アフリカ西南部のナイジェリアで金鉱が崩壊し、100人超の死傷者が出た模様だ。ロイター通信が9月26日に伝えた。金価格は国際価格が過去最高値の更新を続けるほか、国内金も9月29日に買取価格2万円を初めて超えた。価格高騰で世界的に違法採掘が広がり、採掘現場では治安悪化や事故も起きやすくなっている。
■100人超が作業中、救助は15人のみ
ロイターによると、ナイジェリアのザムファラ州のカダウリ採掘現場で9月25日に陥没事故が起きた。地元住民の話として伝わったところでは、事故発生時には地下の数十人を含め100人超の鉱山労働者が関与していたが、救助されたのは15人程度だという。ザムファラでは違法採掘が一般的で、武装ギャングが金鉱を支配することが多いとされる。

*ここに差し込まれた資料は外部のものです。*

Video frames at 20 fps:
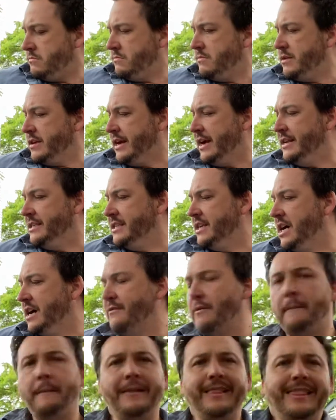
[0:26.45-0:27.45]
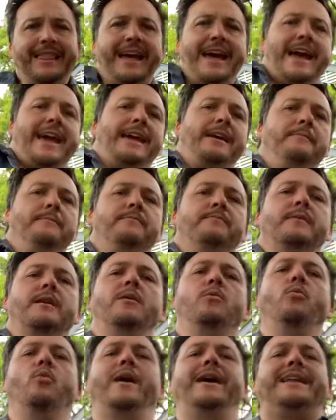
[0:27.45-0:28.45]
the idea of a play.
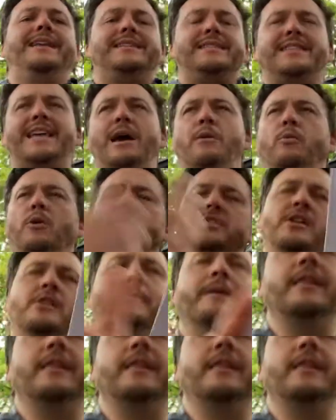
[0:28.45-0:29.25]
And what is that? We're going to talk about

金採掘現場の治安悪化は南米・ペルーでも問題になっている。5月には同国最北部のパタズ州の金鉱で警備員13人が鉱山入り口で殺害される事件が起き、同国内務省が対応に乗り出す事態に発展した。
関連記事:ペルーの金鉱が治安悪化 警備員13人殺害、金価格高騰で違法採掘が増加
■NY金、今年に入り4割上昇
違法採掘拡大の背景にあるのは金相場の高騰だ。ニューヨーク商品取引所(COMEX)の金価格は9月29日に$3855.2/tozと過去最高値を更新した。年初からの上昇率は4割を超える。
過去3か月間のNY金価格の推移($/toz)
日本国内の金相場も高い。田中貴金属の金買取価格は9月29日にJPY2万18/gと初めて2万円を超えた。山元建値での金価格も同日にJPY1万8410と過去最高値を更新した。
過去3か月間の国内金価格の推移(山元建値)(JPY/g)
産金国の政府も手をこまねいているわけではない。アフリカではガーナが鉱山関連の法整備に乗り出すなど違法採掘の整備に取り組む。しかし、小型や零細の鉱山が多く違法採掘の歴史が長い地域も目立ち、今回のような事故が起きる土壌の根絶は難しい。犯罪組織との関わりのほか、鉛中毒などの健康阻害、環境破壊なども深刻だ。